◆ Given data
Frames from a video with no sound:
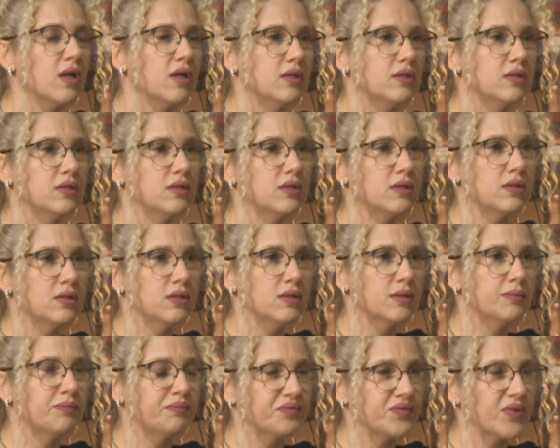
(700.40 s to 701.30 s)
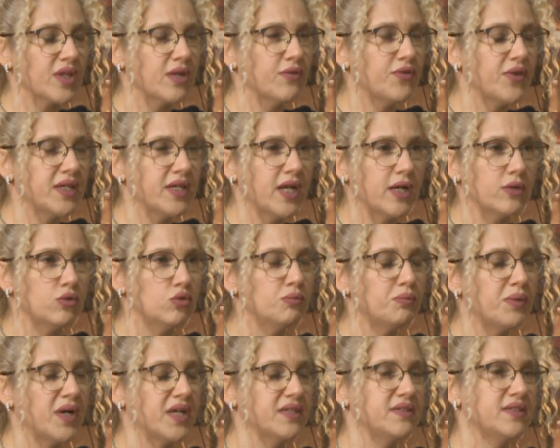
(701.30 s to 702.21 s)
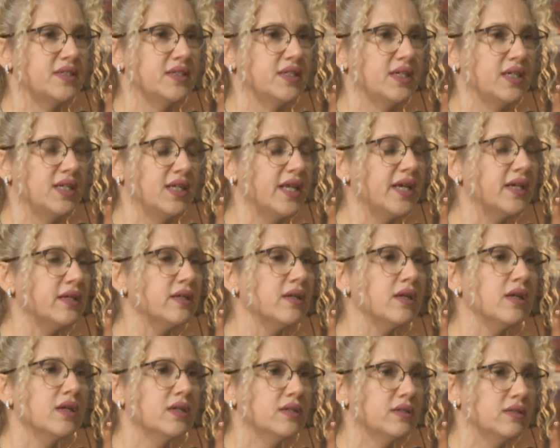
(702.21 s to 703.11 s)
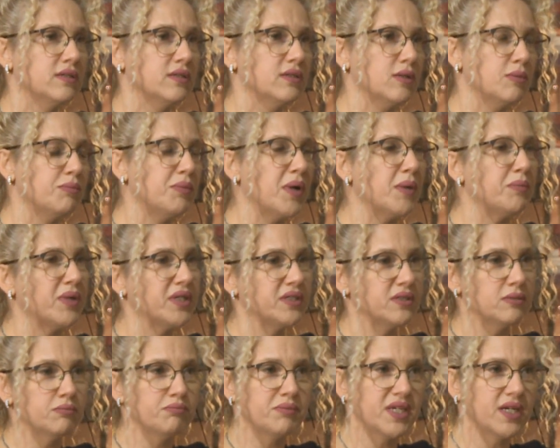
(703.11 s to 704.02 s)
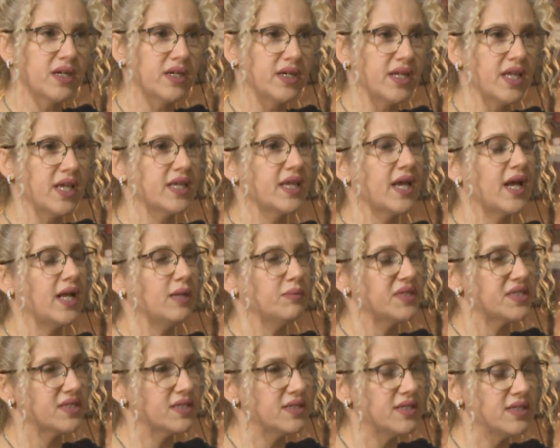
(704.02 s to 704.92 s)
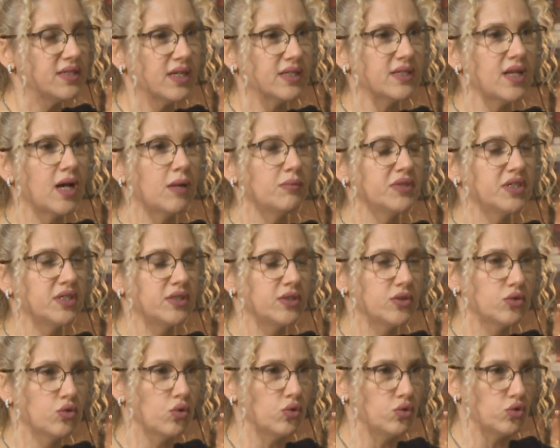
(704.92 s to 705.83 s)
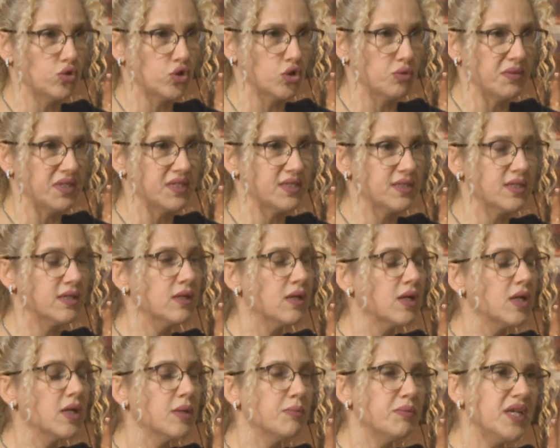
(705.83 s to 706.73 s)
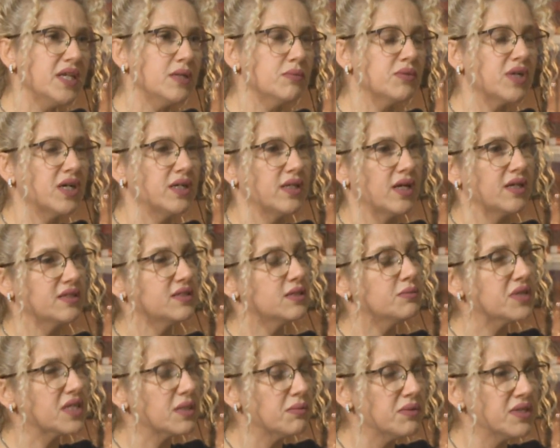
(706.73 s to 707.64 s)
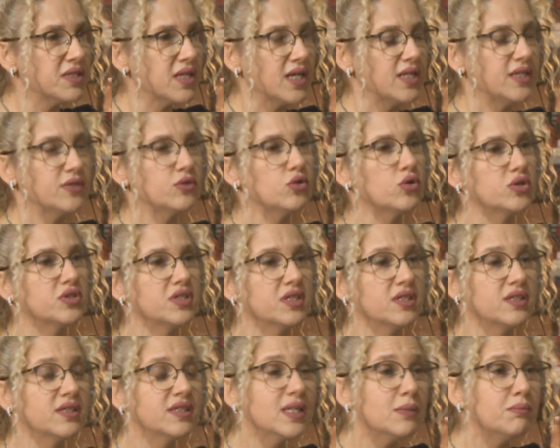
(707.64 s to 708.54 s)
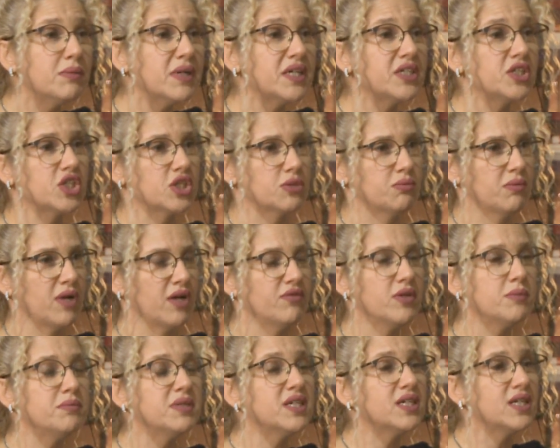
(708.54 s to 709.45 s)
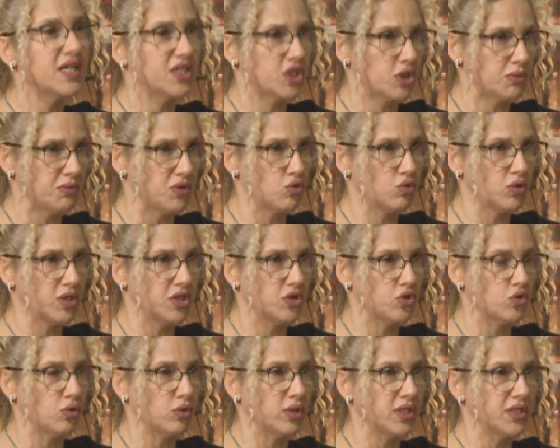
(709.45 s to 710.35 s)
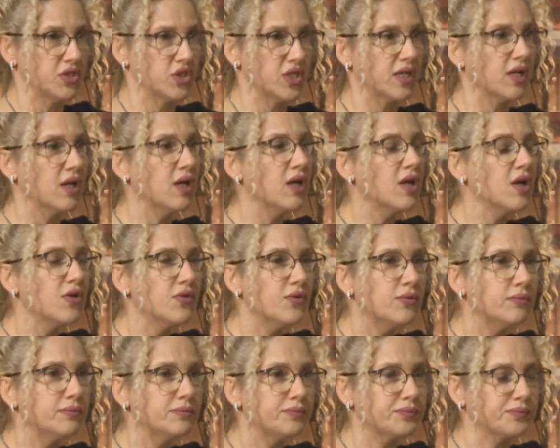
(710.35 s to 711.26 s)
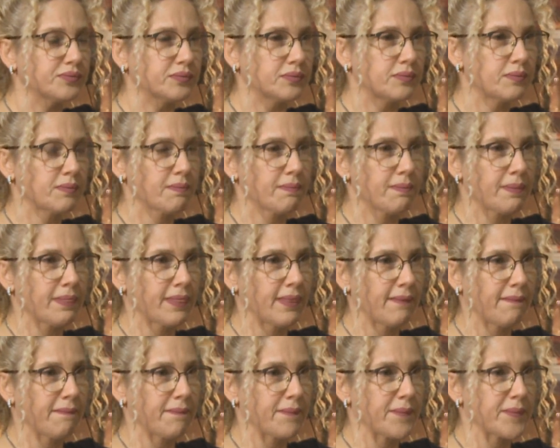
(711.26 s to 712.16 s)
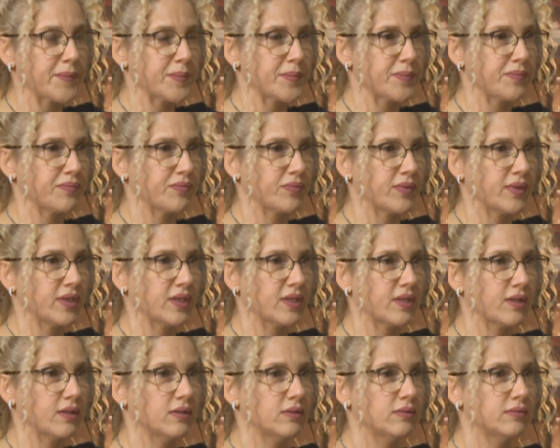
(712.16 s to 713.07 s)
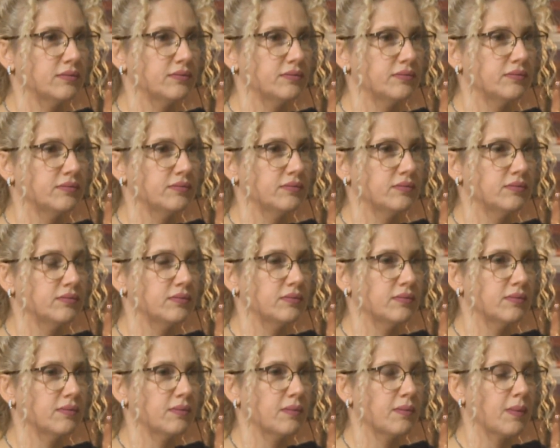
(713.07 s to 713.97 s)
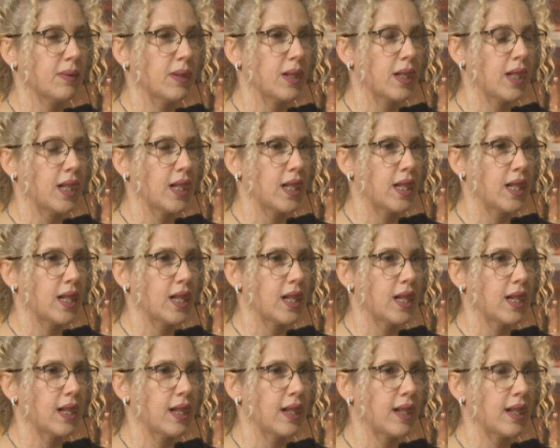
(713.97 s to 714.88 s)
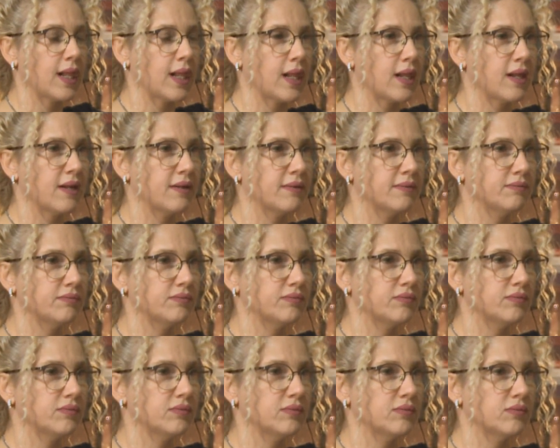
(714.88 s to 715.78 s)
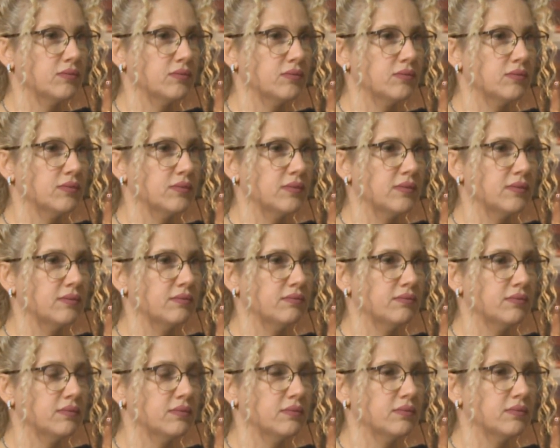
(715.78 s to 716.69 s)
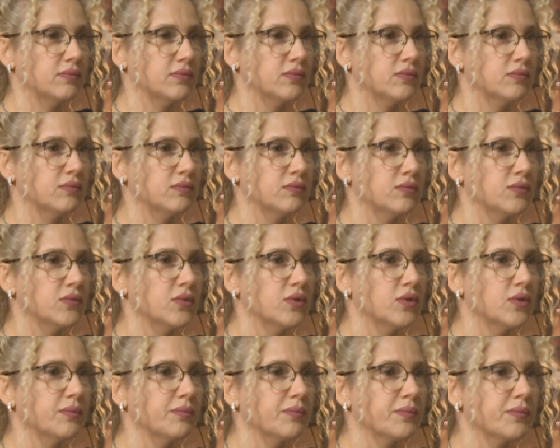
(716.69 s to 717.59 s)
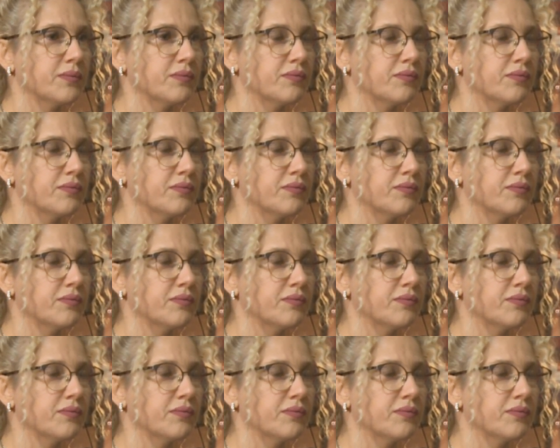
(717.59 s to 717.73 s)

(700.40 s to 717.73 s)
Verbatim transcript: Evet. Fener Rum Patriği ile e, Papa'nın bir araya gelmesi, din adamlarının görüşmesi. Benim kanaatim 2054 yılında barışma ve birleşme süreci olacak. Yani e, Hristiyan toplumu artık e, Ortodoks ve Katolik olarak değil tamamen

...

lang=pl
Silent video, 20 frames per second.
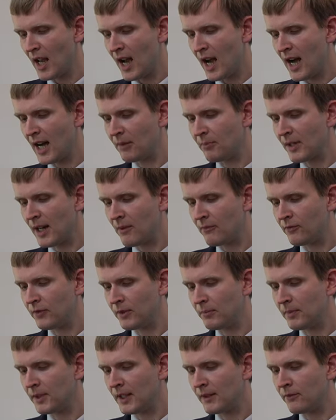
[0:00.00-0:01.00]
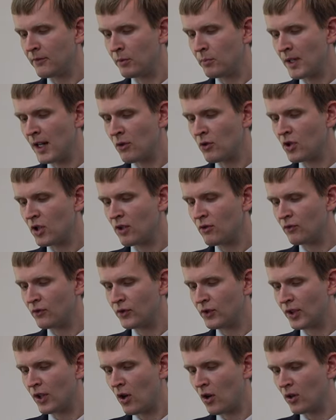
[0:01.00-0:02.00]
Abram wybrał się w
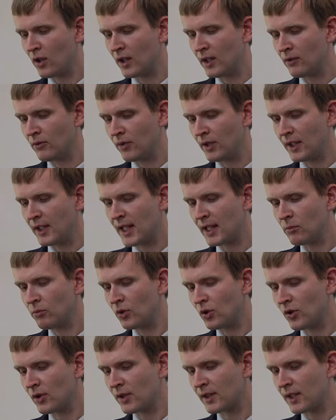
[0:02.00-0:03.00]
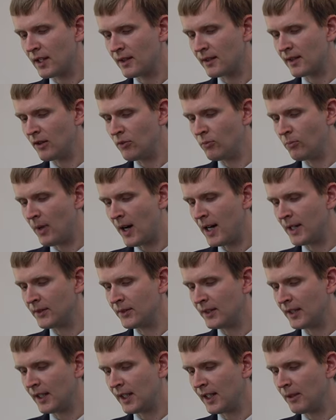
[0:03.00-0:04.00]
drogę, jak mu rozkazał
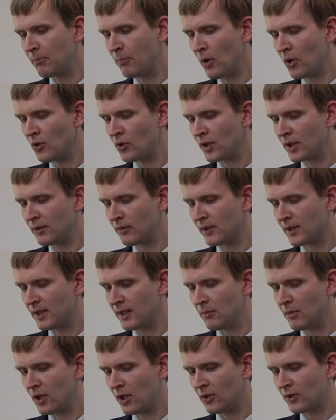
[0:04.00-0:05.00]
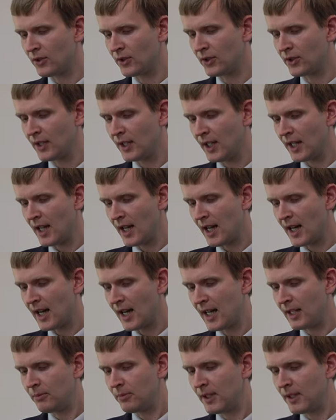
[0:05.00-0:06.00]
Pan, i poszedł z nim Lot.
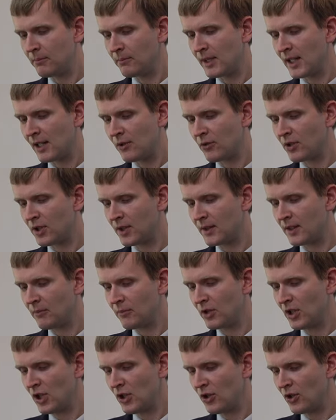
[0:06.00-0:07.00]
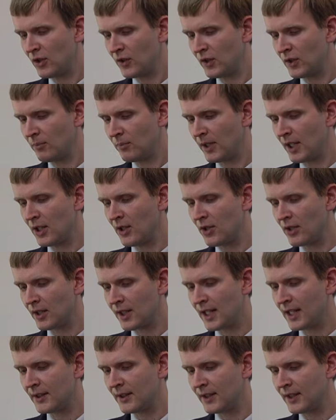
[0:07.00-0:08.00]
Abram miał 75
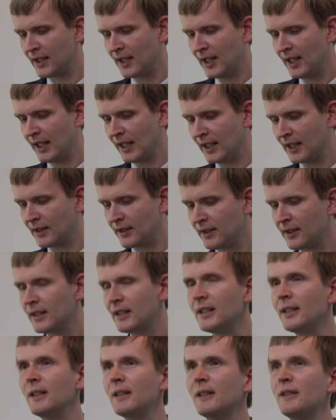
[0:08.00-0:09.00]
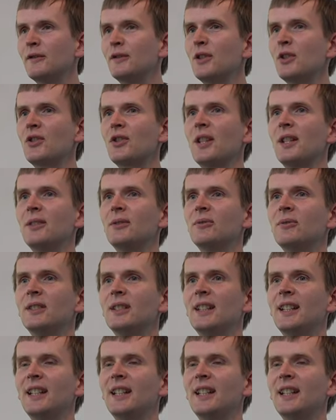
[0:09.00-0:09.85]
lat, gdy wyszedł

◆ What this task involves
Among the entries above, copy exactly the stretch from the line holding "Frames from a" through the line holding "Verbatim transcript: Evet.", leaving out any pictures.

◆ Answer box
Frames from a video with no sound:
(700.40 s to 701.30 s)
(701.30 s to 702.21 s)
(702.21 s to 703.11 s)
(703.11 s to 704.02 s)
(704.02 s to 704.92 s)
(704.92 s to 705.83 s)
(705.83 s to 706.73 s)
(706.73 s to 707.64 s)
(707.64 s to 708.54 s)
(708.54 s to 709.45 s)
(709.45 s to 710.35 s)
(710.35 s to 711.26 s)
(711.26 s to 712.16 s)
(712.16 s to 713.07 s)
(713.07 s to 713.97 s)
(713.97 s to 714.88 s)
(714.88 s to 715.78 s)
(715.78 s to 716.69 s)
(716.69 s to 717.59 s)
(717.59 s to 717.73 s)

(700.40 s to 717.73 s)
Verbatim transcript: Evet. Fener Rum Patriği ile e, Papa'nın bir araya gelmesi, din adamlarının görüşmesi. Benim kanaatim 2054 yılında barışma ve birleşme süreci olacak. Yani e, Hristiyan toplumu artık e, Ortodoks ve Katolik olarak değil tamamen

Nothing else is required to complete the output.